Je crois revoir encore les eaux bleues, les lignes courbes des vagues du ressac, la longue plage jaune, et les bizarres moulins qui pivotent en battant des ailes, chose qu’on chercherait vainement d'un bout à l’autre de l’Écosse.

C'était une ville propre, bien tenue, mais la taille y était au-dessous de la moyenne, et on n'y trouvait à acheter ni ale ni galettes de farine d'avoine.

De là nous nous rendîmes dans un endroit nommé Bruges, puis de là à Gand où nous fûmes réunis avec le 52ème et le 95ème, deux régiments qui, avec le nôtre, formaient une brigade.

C'est une ville étonnante, Gand, pour les clochers et les constructions en pierre.

D'ailleurs, parmi toutes les villes que nous traversâmes, il n'en était guère qui n’eût une église plus belle qu'aucune de celles de Glasgow.

De là nous marchâmes sur Ath, petit village situé sur une rivière ou plutôt sur un filet d'eau qui se nomme le Dender.

Nous y fûmes logés surtout dans des tentes, car il faisait un beau temps ensoleillé, et toute la brigade fut occupée du matin au soir à faire l'exercice.
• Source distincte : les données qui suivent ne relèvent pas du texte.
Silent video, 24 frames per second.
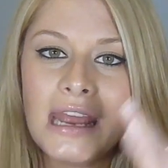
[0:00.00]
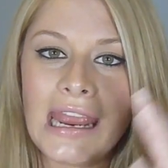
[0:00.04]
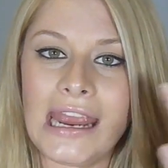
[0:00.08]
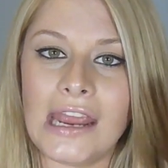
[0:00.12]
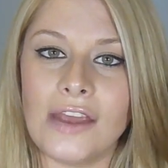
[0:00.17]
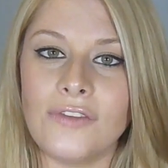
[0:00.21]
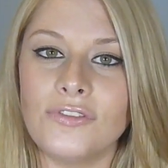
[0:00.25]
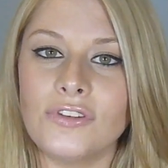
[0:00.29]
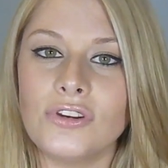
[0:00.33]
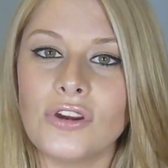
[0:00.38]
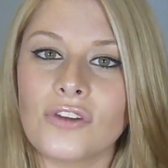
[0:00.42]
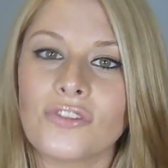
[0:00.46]

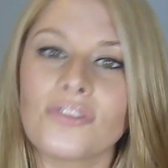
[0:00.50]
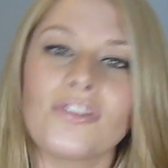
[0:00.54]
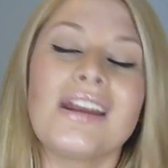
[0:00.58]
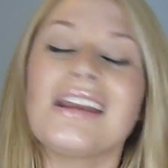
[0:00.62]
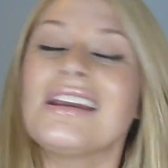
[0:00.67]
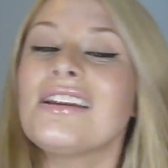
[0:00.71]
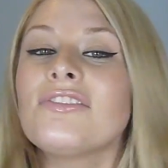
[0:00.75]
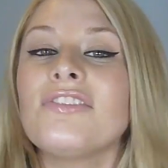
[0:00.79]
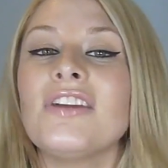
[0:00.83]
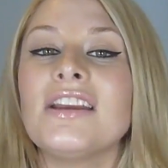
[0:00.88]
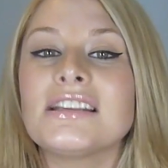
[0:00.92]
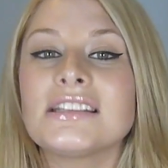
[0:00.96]
If your
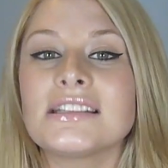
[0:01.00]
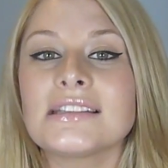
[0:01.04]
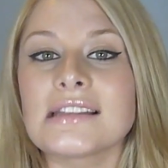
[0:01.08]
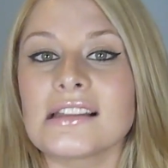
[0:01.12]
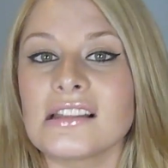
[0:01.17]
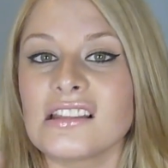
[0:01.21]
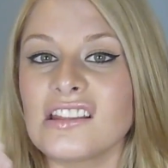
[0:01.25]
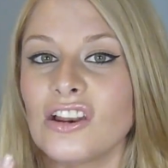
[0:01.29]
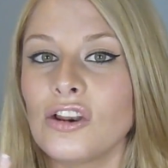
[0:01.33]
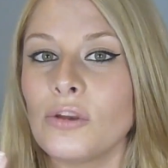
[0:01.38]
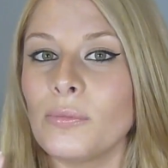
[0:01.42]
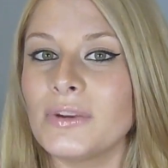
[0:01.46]
face is a
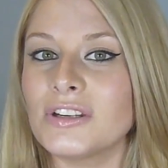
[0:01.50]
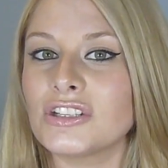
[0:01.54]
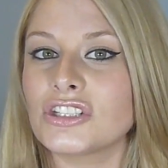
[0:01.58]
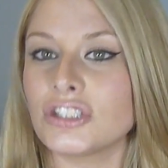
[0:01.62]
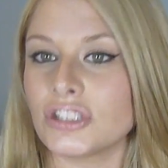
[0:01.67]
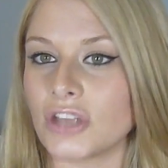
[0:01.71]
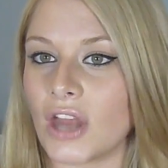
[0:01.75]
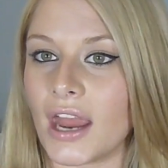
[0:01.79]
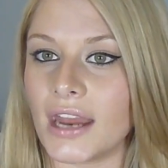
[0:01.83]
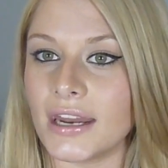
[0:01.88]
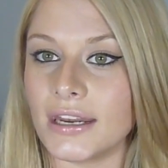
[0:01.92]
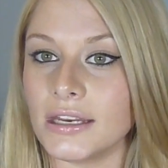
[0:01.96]
little bit
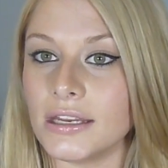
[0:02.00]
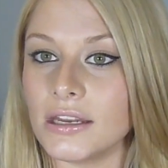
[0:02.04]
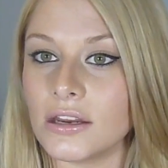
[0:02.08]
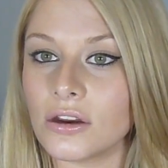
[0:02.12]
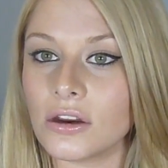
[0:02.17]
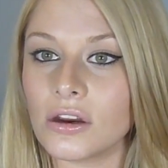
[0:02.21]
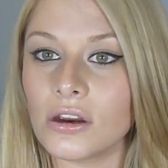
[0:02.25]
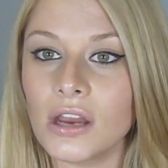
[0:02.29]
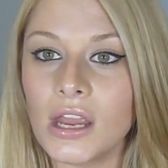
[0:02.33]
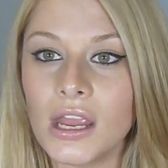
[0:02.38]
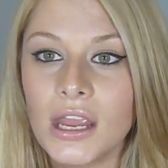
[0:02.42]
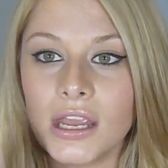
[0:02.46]

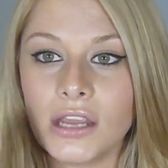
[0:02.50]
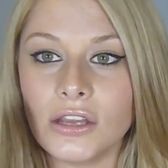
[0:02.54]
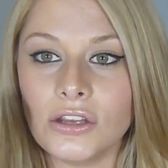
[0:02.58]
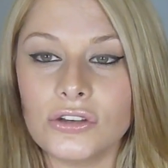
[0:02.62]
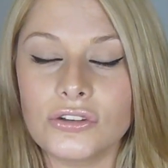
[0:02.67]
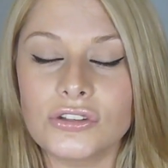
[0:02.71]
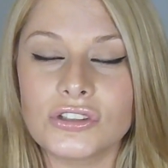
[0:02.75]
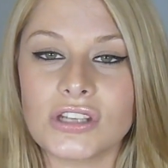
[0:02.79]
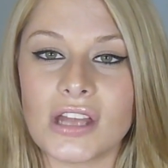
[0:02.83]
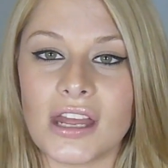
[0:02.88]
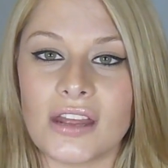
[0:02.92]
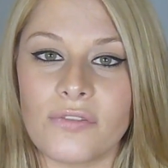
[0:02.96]
shinier, you
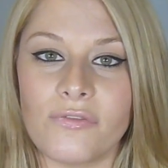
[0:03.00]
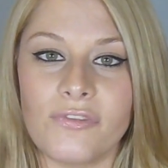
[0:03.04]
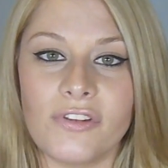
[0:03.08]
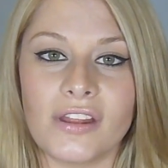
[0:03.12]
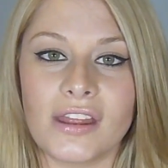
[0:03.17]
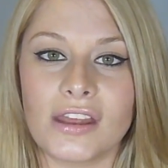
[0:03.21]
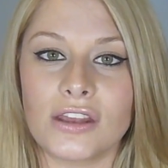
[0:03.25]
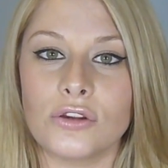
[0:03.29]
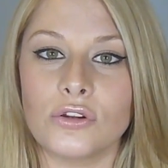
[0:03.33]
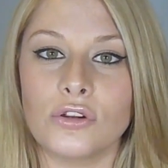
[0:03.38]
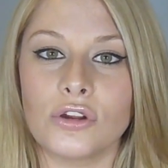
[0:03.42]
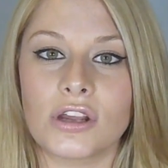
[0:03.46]
just, I feel
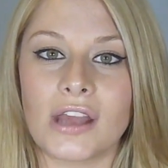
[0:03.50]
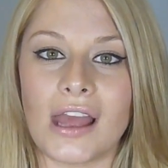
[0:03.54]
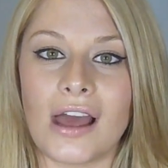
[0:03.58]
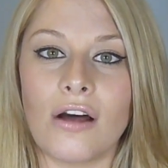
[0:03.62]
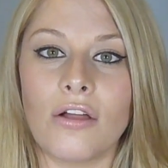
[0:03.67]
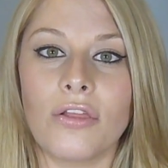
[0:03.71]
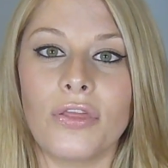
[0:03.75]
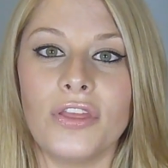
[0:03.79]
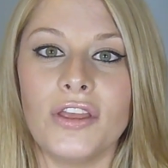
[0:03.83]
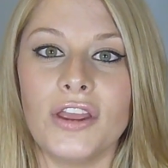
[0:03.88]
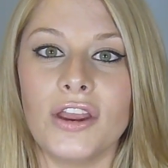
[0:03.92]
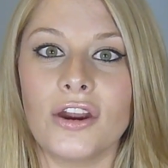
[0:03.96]
like you look
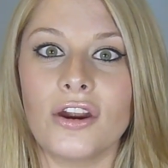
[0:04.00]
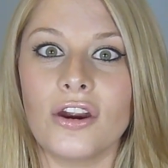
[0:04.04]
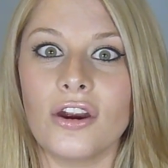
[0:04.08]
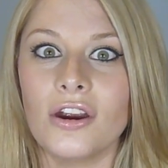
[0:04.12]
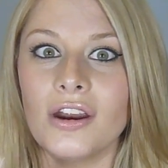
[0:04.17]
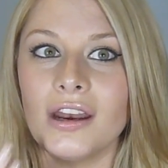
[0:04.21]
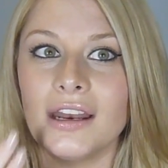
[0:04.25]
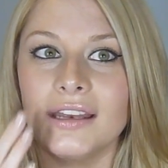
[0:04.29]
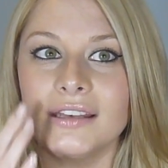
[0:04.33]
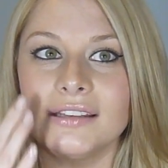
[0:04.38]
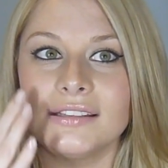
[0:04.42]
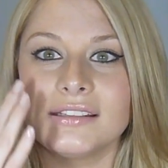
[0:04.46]

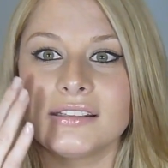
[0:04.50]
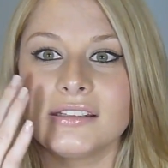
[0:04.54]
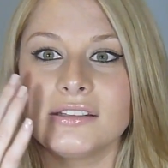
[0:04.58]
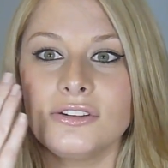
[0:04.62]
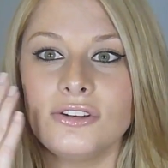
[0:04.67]
healthier.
Nous étions commandés par la général Adams, nous avions pour colonel Reynell, mais ce qui nous donnait le plus de courage, c'était de songer que nous avions pour commandant en chef le Duc, dont le nom était comme une sonnerie de clairon.

Il était à Bruxelles avec le gros de l'armée, mais nous savions que nous le verrions bientôt s'il en était besoin.

Je n'avais jamais vu autant d'Anglais réunis, et je dois dire que j'éprouvais quelque dédain à leur égard, comme cela se voit toujours chez les gens qui habitent aux environs d'une frontière. Mais les deux régiments qui étaient avec nous étaient dans d'aussi bons rapports de camaraderie qu'on pouvait le souhaiter.

Le 52ème avait un effectif d'un millier d'hommes, et comptait beaucoup de vieux soldats de la Péninsule.

Le 95ème régiment se composait de carabiniers, et ils avaient un habit vert au lieu du rouge.

C'était chose étrange que de les voir charger, car ils entouraient la balle d'un chiffon graissé, et la faisaient entrer avec un maillet, mais aussi ils tiraient plus loin et plus juste que nous.

Toute cette partie de la Belgique était alors couverte de troupes anglaises, car la Garde y était aussi, aux environs d’Enghien, et il y avait des régiments de cavalerie, de notre côté, à quelque distance.

Comme vous le voyez, Wellington était obligé de déployer toutes ses forces, car Boney était derrière son rideau de forteresses, et naturellement nous n'avions aucun moyen de savoir par quel côté il déboucherait.

Toutefois on pouvait être certain qu'il arriverait par où on l'attendrait le moins.

D'un côté, il pouvait s'avancer entre nous et la mer, et nous couper ainsi de l'Angleterre ; d'un autre côté, il était libre de se glisser entre les Prussiens et nous. Mais le Duc était aussi malin que lui, car il avait autour de lui toute sa cavalerie et ses troupes légères déployées comme une vaste toile d'araignée, de telle sorte que dès qu'un Français aurait mis le pied par-dessus la frontière, le Duc était en mesure de concentrer toutes ses troupes à l'endroit convenable.

Pour moi, j'étais fort heureux à Ath, où les gens étaient pleins de bonté et de simplicité.

Un fermier nommé Bois, dans les champs duquel nous étions campés, fut un excellent ami pour la plupart de nous.

À nos moments perdus, nous lui bâtîmes une grange de bois, et plus d'une fois, moi et Job Seaton, mon serre-file, nous avons mis son linge à sécher sur des cordes : on eut dit que l'odeur du linge humide avait plus que tout autre chose le don de nous reporter tout droit à la pensée du foyer domestique.

Je me suis souvent demandé si ce brave homme et sa femme vivent encore.